▶ Task brief
Copy out the complete listing, word for word.

○ ○ ○

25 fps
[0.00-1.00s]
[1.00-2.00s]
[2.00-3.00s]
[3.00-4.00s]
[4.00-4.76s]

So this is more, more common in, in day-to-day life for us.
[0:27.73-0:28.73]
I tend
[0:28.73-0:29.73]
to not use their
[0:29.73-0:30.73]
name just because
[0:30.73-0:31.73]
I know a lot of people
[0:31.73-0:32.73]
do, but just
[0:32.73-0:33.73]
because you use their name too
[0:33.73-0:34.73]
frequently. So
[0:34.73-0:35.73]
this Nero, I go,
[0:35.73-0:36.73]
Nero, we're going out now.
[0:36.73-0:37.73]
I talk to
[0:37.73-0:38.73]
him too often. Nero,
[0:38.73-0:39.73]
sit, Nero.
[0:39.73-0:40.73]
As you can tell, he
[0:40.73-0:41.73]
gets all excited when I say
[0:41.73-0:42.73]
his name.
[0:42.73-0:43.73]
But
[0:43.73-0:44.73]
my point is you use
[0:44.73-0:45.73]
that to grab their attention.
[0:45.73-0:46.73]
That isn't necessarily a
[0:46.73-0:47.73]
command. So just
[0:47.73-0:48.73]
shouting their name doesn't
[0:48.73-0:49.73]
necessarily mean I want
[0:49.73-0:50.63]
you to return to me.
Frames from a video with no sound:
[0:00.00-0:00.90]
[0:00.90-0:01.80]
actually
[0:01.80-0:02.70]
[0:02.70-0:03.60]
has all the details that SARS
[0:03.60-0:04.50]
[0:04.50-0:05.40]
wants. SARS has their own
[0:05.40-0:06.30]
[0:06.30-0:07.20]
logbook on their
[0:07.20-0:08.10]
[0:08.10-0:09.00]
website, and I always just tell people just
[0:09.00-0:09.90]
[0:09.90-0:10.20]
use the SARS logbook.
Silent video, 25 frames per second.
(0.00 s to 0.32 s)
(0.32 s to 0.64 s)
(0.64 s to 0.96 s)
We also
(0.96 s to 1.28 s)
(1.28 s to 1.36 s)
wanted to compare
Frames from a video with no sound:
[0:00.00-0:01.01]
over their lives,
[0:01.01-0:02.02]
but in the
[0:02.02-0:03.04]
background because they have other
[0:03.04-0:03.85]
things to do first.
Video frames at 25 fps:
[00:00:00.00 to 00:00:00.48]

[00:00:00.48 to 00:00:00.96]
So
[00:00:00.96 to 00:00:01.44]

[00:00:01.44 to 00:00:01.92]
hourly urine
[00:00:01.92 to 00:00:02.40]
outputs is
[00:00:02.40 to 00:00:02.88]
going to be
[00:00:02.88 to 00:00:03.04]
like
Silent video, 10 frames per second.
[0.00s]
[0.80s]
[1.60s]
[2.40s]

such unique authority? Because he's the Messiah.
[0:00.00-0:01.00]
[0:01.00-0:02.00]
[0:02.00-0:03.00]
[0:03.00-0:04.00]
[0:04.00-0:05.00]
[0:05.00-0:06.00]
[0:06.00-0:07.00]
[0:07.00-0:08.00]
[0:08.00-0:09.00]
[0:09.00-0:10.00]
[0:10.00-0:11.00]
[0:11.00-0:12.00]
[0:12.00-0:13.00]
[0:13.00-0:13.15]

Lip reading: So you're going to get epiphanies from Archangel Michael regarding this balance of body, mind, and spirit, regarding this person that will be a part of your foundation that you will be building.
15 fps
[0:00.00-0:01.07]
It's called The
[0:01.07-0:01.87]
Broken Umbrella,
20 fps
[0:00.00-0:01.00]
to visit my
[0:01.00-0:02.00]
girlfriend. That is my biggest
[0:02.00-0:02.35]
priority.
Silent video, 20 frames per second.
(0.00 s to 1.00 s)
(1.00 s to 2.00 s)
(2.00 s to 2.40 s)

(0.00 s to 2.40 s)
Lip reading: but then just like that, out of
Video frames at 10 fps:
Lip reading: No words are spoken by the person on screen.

○ ○ ○

▶ Task result
25 fps
[0.00-1.00s]
[1.00-2.00s]
[2.00-3.00s]
[3.00-4.00s]
[4.00-4.76s]

So this is more, more common in, in day-to-day life for us.
[0:27.73-0:28.73]
I tend
[0:28.73-0:29.73]
to not use their
[0:29.73-0:30.73]
name just because
[0:30.73-0:31.73]
I know a lot of people
[0:31.73-0:32.73]
do, but just
[0:32.73-0:33.73]
because you use their name too
[0:33.73-0:34.73]
frequently. So
[0:34.73-0:35.73]
this Nero, I go,
[0:35.73-0:36.73]
Nero, we're going out now.
[0:36.73-0:37.73]
I talk to
[0:37.73-0:38.73]
him too often. Nero,
[0:38.73-0:39.73]
sit, Nero.
[0:39.73-0:40.73]
As you can tell, he
[0:40.73-0:41.73]
gets all excited when I say
[0:41.73-0:42.73]
his name.
[0:42.73-0:43.73]
But
[0:43.73-0:44.73]
my point is you use
[0:44.73-0:45.73]
that to grab their attention.
[0:45.73-0:46.73]
That isn't necessarily a
[0:46.73-0:47.73]
command. So just
[0:47.73-0:48.73]
shouting their name doesn't
[0:48.73-0:49.73]
necessarily mean I want
[0:49.73-0:50.63]
you to return to me.
Frames from a video with no sound:
[0:00.00-0:00.90]
[0:00.90-0:01.80]
actually
[0:01.80-0:02.70]
[0:02.70-0:03.60]
has all the details that SARS
[0:03.60-0:04.50]
[0:04.50-0:05.40]
wants. SARS has their own
[0:05.40-0:06.30]
[0:06.30-0:07.20]
logbook on their
[0:07.20-0:08.10]
[0:08.10-0:09.00]
website, and I always just tell people just
[0:09.00-0:09.90]
[0:09.90-0:10.20]
use the SARS logbook.
Silent video, 25 frames per second.
(0.00 s to 0.32 s)
(0.32 s to 0.64 s)
(0.64 s to 0.96 s)
We also
(0.96 s to 1.28 s)
(1.28 s to 1.36 s)
wanted to compare
Frames from a video with no sound:
[0:00.00-0:01.01]
over their lives,
[0:01.01-0:02.02]
but in the
[0:02.02-0:03.04]
background because they have other
[0:03.04-0:03.85]
things to do first.
Video frames at 25 fps:
[00:00:00.00 to 00:00:00.48]

[00:00:00.48 to 00:00:00.96]
So
[00:00:00.96 to 00:00:01.44]

[00:00:01.44 to 00:00:01.92]
hourly urine
[00:00:01.92 to 00:00:02.40]
outputs is
[00:00:02.40 to 00:00:02.88]
going to be
[00:00:02.88 to 00:00:03.04]
like
Silent video, 10 frames per second.
[0.00s]
[0.80s]
[1.60s]
[2.40s]

such unique authority? Because he's the Messiah.
[0:00.00-0:01.00]
[0:01.00-0:02.00]
[0:02.00-0:03.00]
[0:03.00-0:04.00]
[0:04.00-0:05.00]
[0:05.00-0:06.00]
[0:06.00-0:07.00]
[0:07.00-0:08.00]
[0:08.00-0:09.00]
[0:09.00-0:10.00]
[0:10.00-0:11.00]
[0:11.00-0:12.00]
[0:12.00-0:13.00]
[0:13.00-0:13.15]

Lip reading: So you're going to get epiphanies from Archangel Michael regarding this balance of body, mind, and spirit, regarding this person that will be a part of your foundation that you will be building.
15 fps
[0:00.00-0:01.07]
It's called The
[0:01.07-0:01.87]
Broken Umbrella,
20 fps
[0:00.00-0:01.00]
to visit my
[0:01.00-0:02.00]
girlfriend. That is my biggest
[0:02.00-0:02.35]
priority.
Silent video, 20 frames per second.
(0.00 s to 1.00 s)
(1.00 s to 2.00 s)
(2.00 s to 2.40 s)

(0.00 s to 2.40 s)
Lip reading: but then just like that, out of
Video frames at 10 fps:
Lip reading: No words are spoken by the person on screen.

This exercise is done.